Okay then, does the leaf aerenchyma pipe oxygen rootward?   We cut off several leaves and inserted their stalks (petioles) into a sealed test chamber with an oxygen sensor. The atmospheric oxygen level outside the chamber as 208,284 parts per million in contrast with  224,389 inside.      Yes, oxygen from the leaf photosynthesis is clearly southbound down the leafstalk air channels.

The species we tested Sagittaria lancifolia has thick leathery leaves you might expect on a desert plant or on a high dry epiphyte, not where water seems unlimited.

Emergents often resemble plants of arid circumstances.   Many have thick resistant blades, or nearly leafless photosynthetic stems, or pencil-shaped leaves with minimal surface area.    Easy to explain at a “hunch” level:  ready for seasonal dry times, robust to relentless marshland sun,   and perhaps root- impaired by suffocation in standing water and waterlogged mud.

The Everglades marsh ecosystem under natural conditions was famously nutrient-limited, most notably phosphorus.   Modern pollution high in phosphorus and other nutrients disrupts the natural species balance.

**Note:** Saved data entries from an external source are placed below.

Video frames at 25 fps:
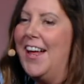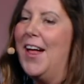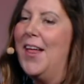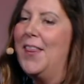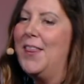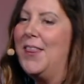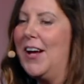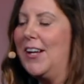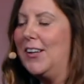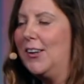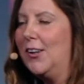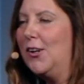
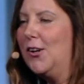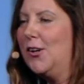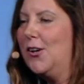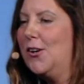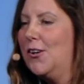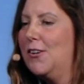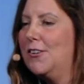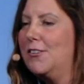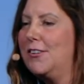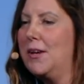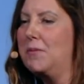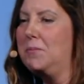that Looker
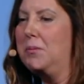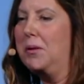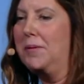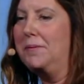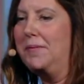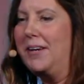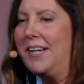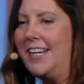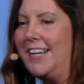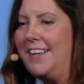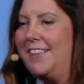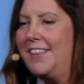is
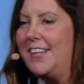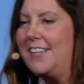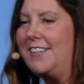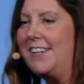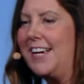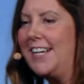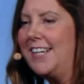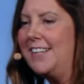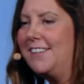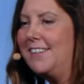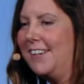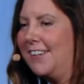implementing the
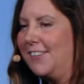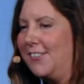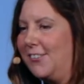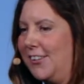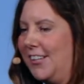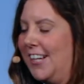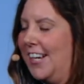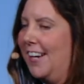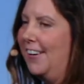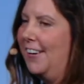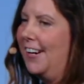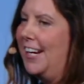data
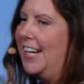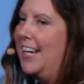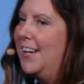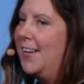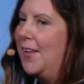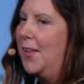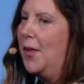dictionary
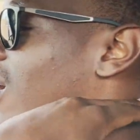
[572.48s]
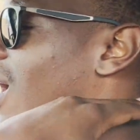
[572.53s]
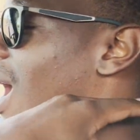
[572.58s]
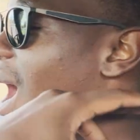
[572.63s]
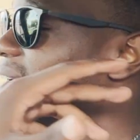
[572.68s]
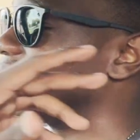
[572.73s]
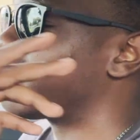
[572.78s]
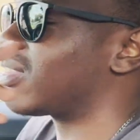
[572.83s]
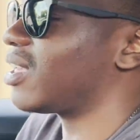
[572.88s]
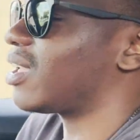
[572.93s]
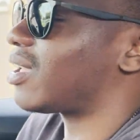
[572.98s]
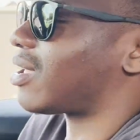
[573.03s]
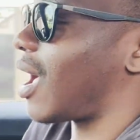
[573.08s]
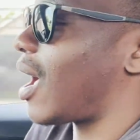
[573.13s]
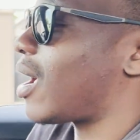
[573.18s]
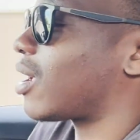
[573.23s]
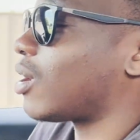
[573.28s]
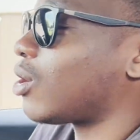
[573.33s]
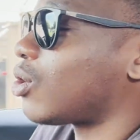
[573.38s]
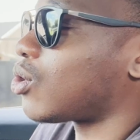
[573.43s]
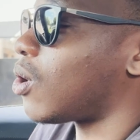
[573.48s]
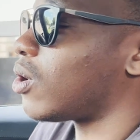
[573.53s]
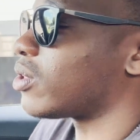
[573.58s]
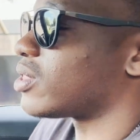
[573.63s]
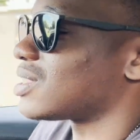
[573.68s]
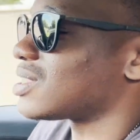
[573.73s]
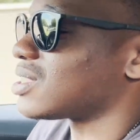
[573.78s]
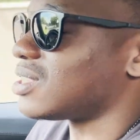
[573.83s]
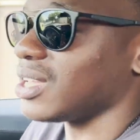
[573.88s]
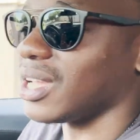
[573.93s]
I think I can call
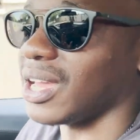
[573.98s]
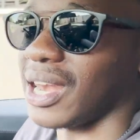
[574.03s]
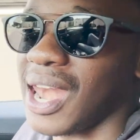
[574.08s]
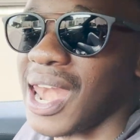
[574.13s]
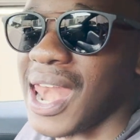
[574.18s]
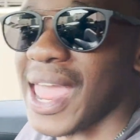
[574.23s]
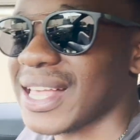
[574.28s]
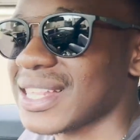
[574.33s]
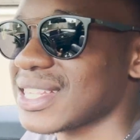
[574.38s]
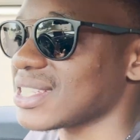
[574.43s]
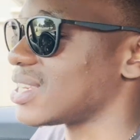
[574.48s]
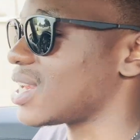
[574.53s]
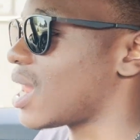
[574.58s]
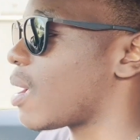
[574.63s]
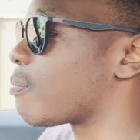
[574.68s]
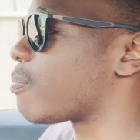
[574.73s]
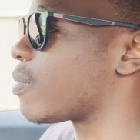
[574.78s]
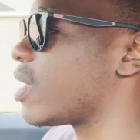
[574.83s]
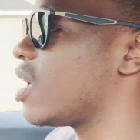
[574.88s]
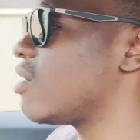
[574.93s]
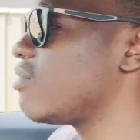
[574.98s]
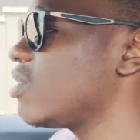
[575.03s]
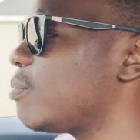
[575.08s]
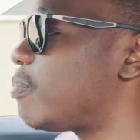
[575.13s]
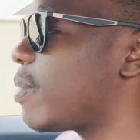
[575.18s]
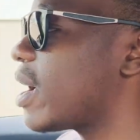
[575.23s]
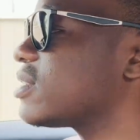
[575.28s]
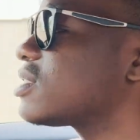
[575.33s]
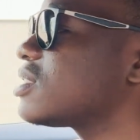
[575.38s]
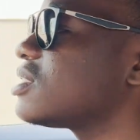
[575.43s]
this thing a neck snapper. Every
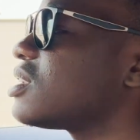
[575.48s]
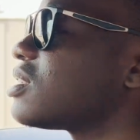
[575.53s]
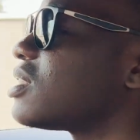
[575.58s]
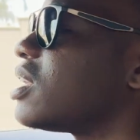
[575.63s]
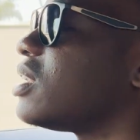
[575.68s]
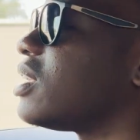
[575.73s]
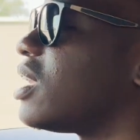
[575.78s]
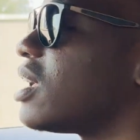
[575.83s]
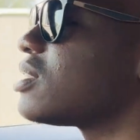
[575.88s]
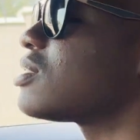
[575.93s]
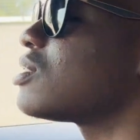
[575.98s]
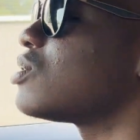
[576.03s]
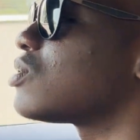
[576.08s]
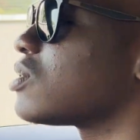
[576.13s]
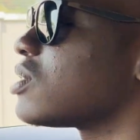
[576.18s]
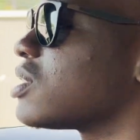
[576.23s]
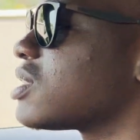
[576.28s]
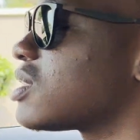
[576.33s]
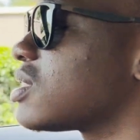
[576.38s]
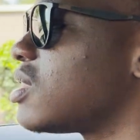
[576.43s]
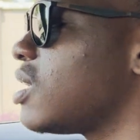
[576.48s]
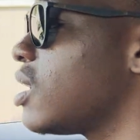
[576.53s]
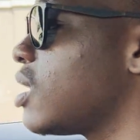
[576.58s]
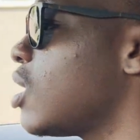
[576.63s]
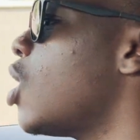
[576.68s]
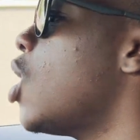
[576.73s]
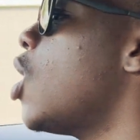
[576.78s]
passenger that gets into this thing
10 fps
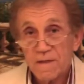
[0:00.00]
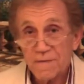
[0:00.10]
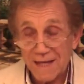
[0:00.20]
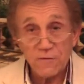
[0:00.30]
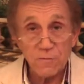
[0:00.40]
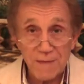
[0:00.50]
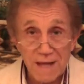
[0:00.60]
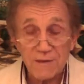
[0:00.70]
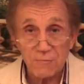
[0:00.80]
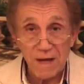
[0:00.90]
That's from
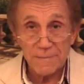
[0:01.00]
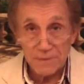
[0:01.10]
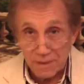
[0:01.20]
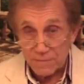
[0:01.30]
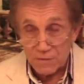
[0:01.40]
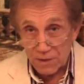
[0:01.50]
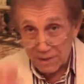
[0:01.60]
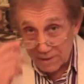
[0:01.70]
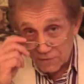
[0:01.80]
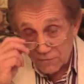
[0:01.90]
Dr. Robert Young, been
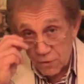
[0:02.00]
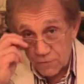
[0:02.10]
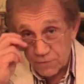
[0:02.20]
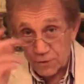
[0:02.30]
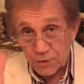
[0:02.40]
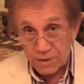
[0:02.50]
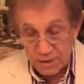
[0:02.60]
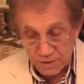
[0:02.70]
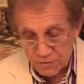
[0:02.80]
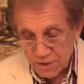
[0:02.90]
studying this for over 30
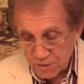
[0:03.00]
years,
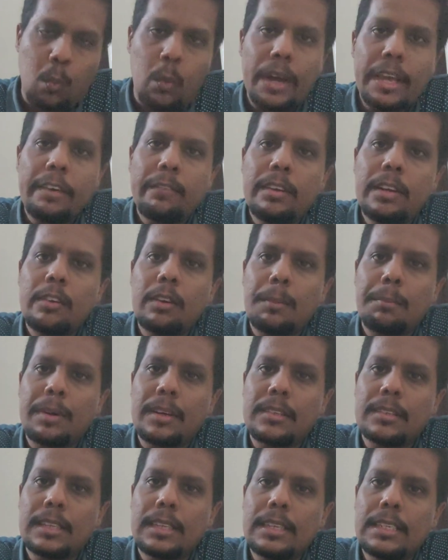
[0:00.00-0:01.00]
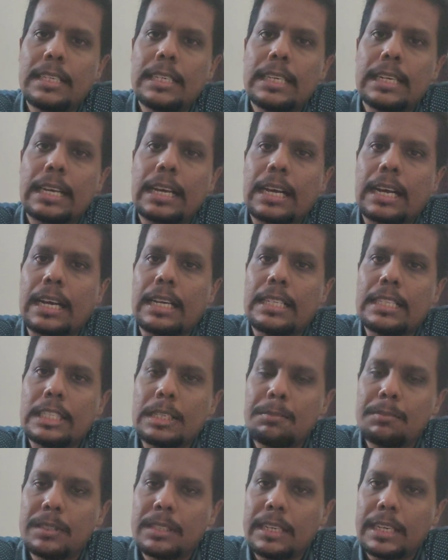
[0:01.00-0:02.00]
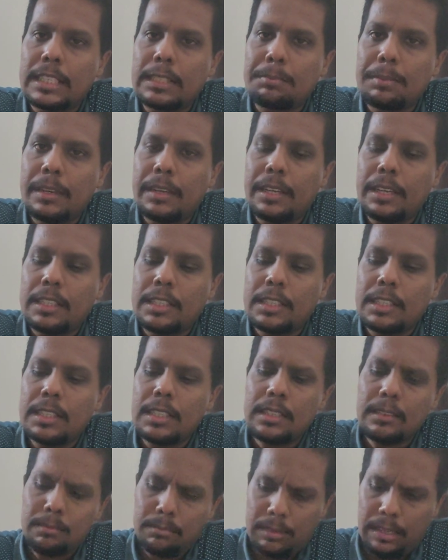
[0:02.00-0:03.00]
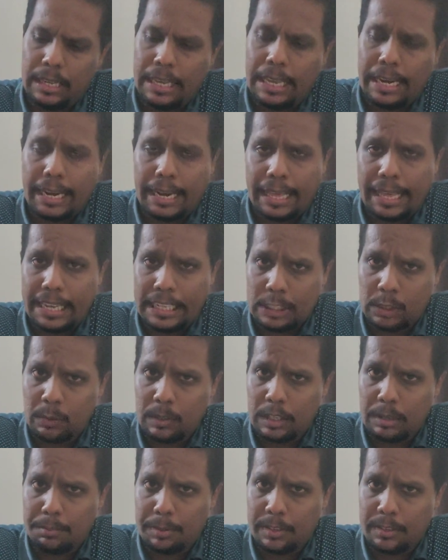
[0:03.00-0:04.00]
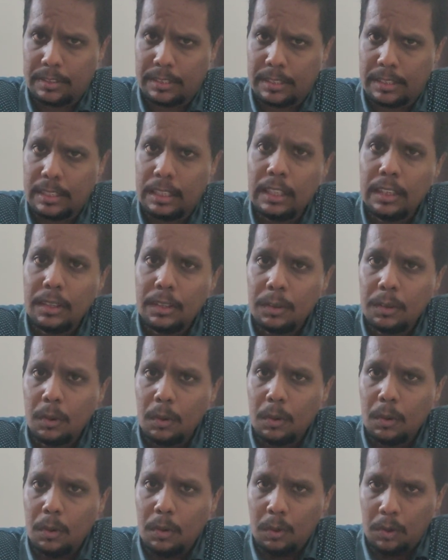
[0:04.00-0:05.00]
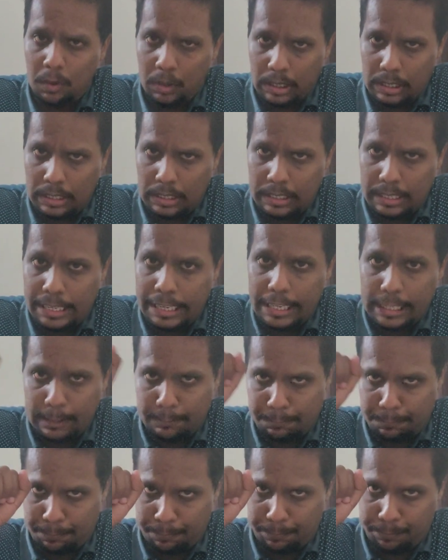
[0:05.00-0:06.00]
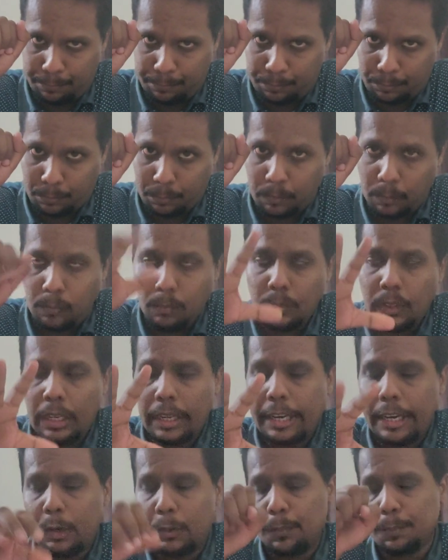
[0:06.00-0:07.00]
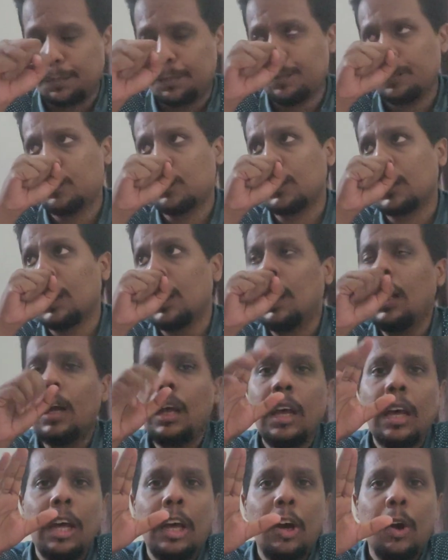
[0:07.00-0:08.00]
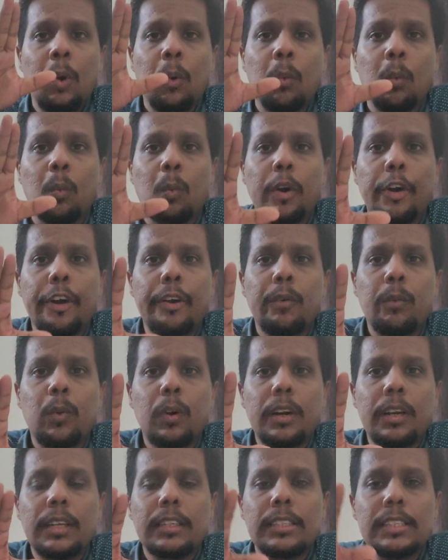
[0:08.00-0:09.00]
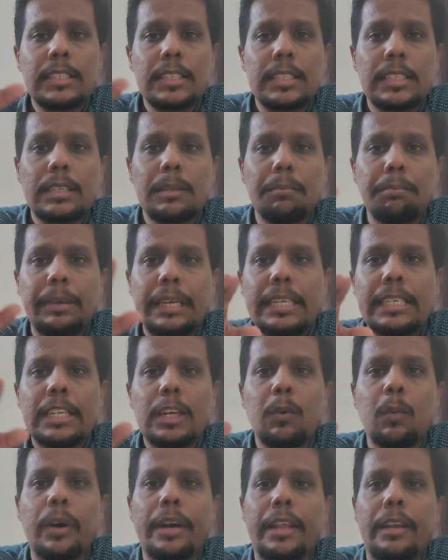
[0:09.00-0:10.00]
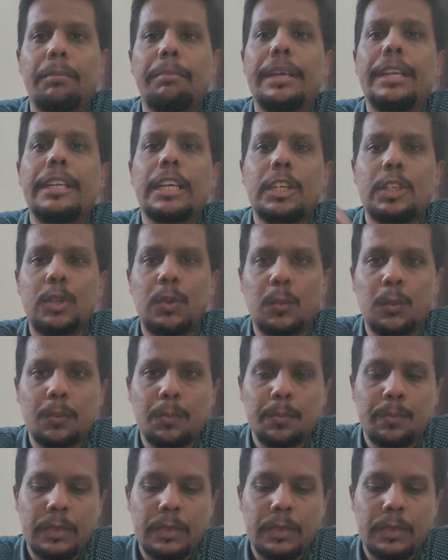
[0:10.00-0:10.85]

Y will represent consumption expenditure and x will represent income. Now, what are these beta 1 and beta 2?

To turn to the other end of the nutrient spectrum, marshes gobble up unwelcome nitrogen, phosphorus, and other nutrients from sewage effluent.  Visit such water treatment sites as Wakodahatchee or Green Cay wetlands, and see the nutrient-loving species composition of hyper-enriched waters.  Broadleaf arrowhead abounds, true to its reputation as a nutrient vacuum.

Nutrient-loving aquatic species at Wakodahatchee Wetlands.